Une énergie subtile qui pénètre notre corps spirituel
Partant du principe que nous sommes des êtres spirituels vivant une expérience matérielle et que l’être humain, par nature, est une antenne entre ciel et terre, un intermédiaire entre les mondes d’en haut et les mondes d’en bas, les Brésiliens considèrent que nous sommes tous médiums – de l’anglais «medium» qui signifie «moyen» (intermédiaire dans la communication) – et que nous avons donc tous la capacité, plus ou moins aiguisée, de communiquer avec les esprits, soit consciemment, soit par une intuition qui persiste dans notre cœur.
De plus, on estime ici que plus de la moitié de la population mondiale aurait la capacité d’incorporer. Rien à voir avec les images d’épouvante des films d’horreur qui hantent l’Occident.

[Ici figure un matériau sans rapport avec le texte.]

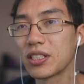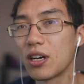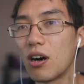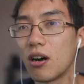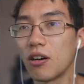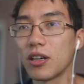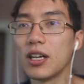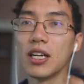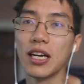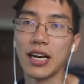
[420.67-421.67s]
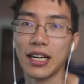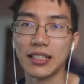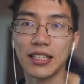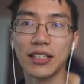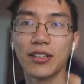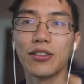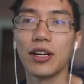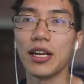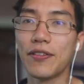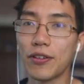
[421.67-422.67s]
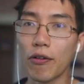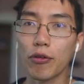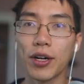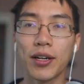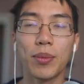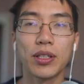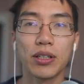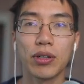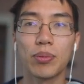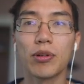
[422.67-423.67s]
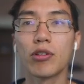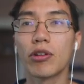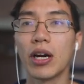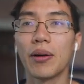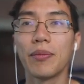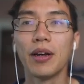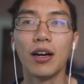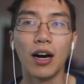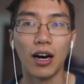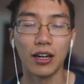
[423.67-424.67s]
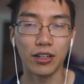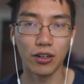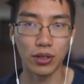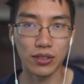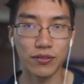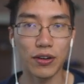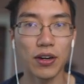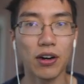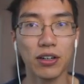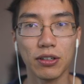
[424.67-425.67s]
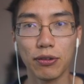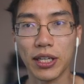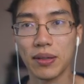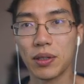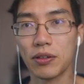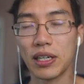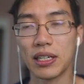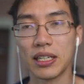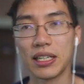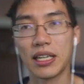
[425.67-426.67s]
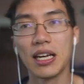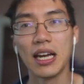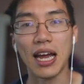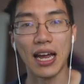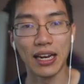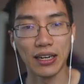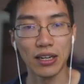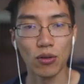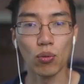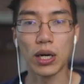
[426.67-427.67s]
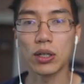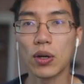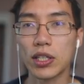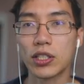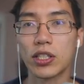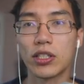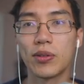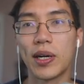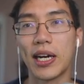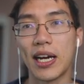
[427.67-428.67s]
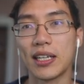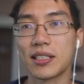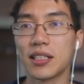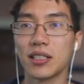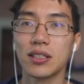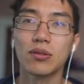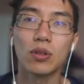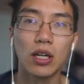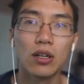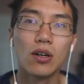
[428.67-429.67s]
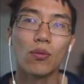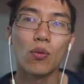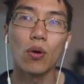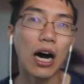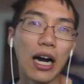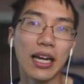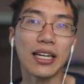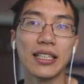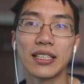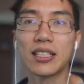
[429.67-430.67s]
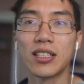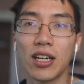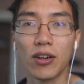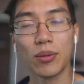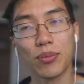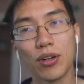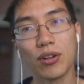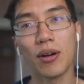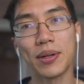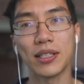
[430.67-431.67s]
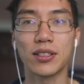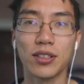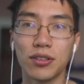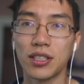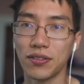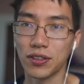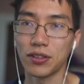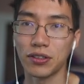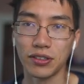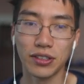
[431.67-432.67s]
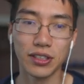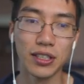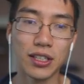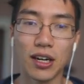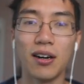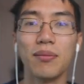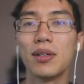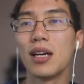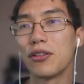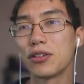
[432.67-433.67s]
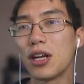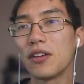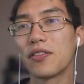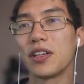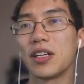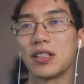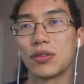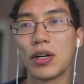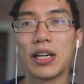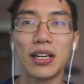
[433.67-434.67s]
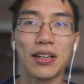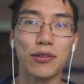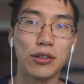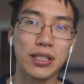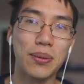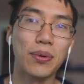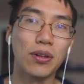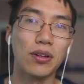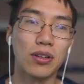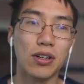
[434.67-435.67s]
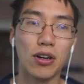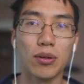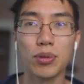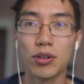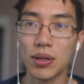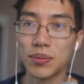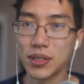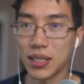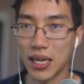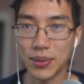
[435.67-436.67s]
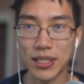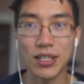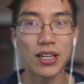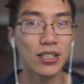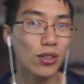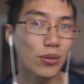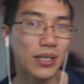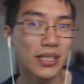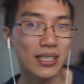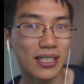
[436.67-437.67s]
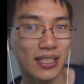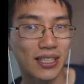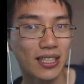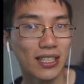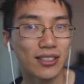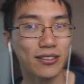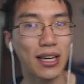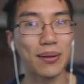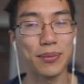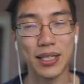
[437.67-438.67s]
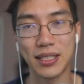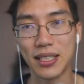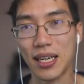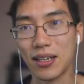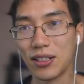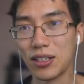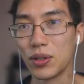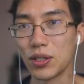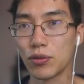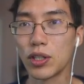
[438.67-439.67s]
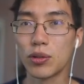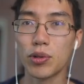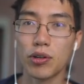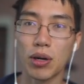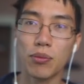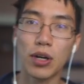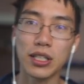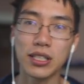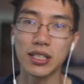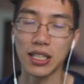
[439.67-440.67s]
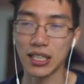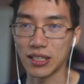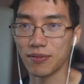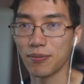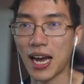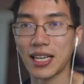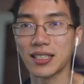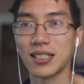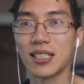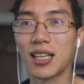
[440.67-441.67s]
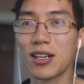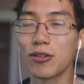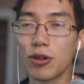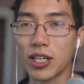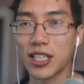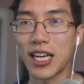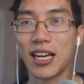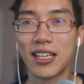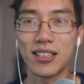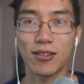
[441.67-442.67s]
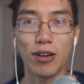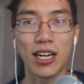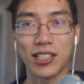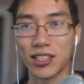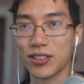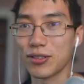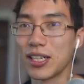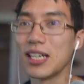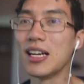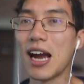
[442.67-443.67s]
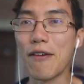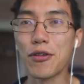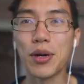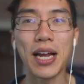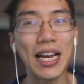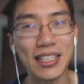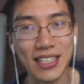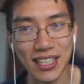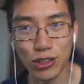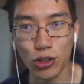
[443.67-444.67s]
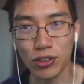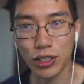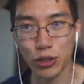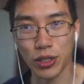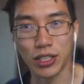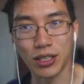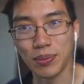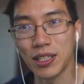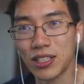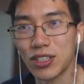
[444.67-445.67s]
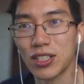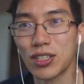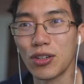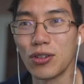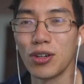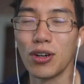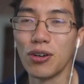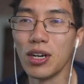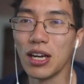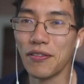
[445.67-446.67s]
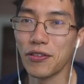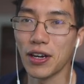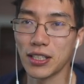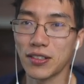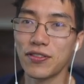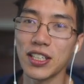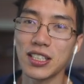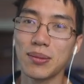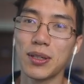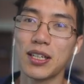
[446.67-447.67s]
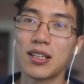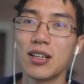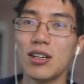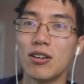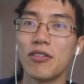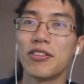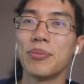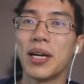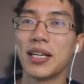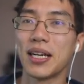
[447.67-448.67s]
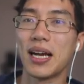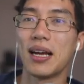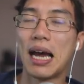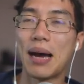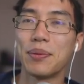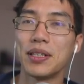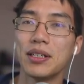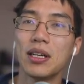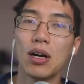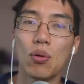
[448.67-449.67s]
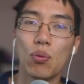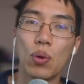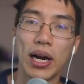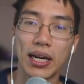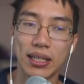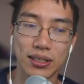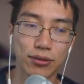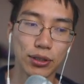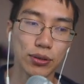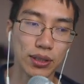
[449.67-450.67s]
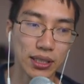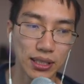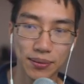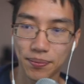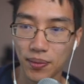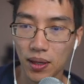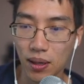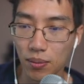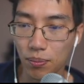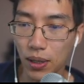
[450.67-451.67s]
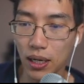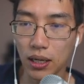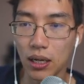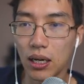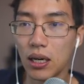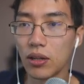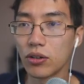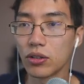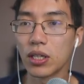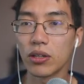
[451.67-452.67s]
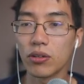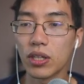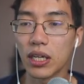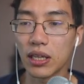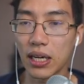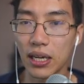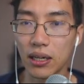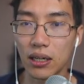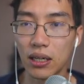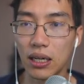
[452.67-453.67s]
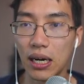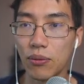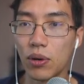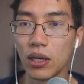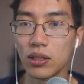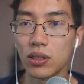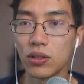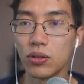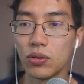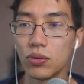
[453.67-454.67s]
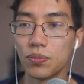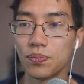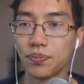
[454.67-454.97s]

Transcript: is hard, and I said, if you've ever written a multi-threaded program, it's very hard to write them correctly. And one question you might ask is, well, why is concurrent programming so difficult? And there's a lot of things, right? Like, for example, concurrent programs can be non-deterministic. So that means that, when you run your program once, it passes, and then you run it again and it crashes, right? Everyone hates that sort of situation because you just don't know if you've actually fixed the bug or if you made it happen way less frequently. But there's another thing that I want to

Il s’agit le plus souvent de la manifestation d’une énergie subtile qui va non pas entrer dans notre corps mais pénétrer notre corps spirituel. Il existe d’ailleurs, dans tout le pays, de nombreux lieux, comme le temple du Vale do Amanhecer près de Brasilia ou dans les terreiros d’umbanda, ou l’on peut – toujours gratuitement – recevoir des enseignements pour réveiller ses propres capacités médiumniques, se familiariser avec elles en apprenant à contacter ses guides ou ses mentors, et a les incorporer sur commande, pour ceux chez qui cette faculté a été décelée. Selon la croyance brésilienne, communiquer avec les divinités et les esprits, les célébrer, les remercier de leur présence permet de bénéficier de leurs connaissances et de leurs pouvoirs pour nous aider na maintenir l’harmonie. Celle du monde matériel, et de notre être intérieur. Choisir de développer sa propre médiumnité est considéré ici comme un véritable engagement caritatif permettant d’aider les âmes perdues – incarnées et désincarnées – à évoluer en coopérant avec les êtres de lumière. Accepter son rôle de médium, c’est se mettre au service de l’humanité et contribuer à l’éveil spirituel de la planète. Ainsi, le Brésil, devenu la patrie du spiritisme et de la médiumnité, est déjà en chemin vers un nouveau paradigme, ou l’invisible est une réalité tangible qui influence notre santé et notre environnement.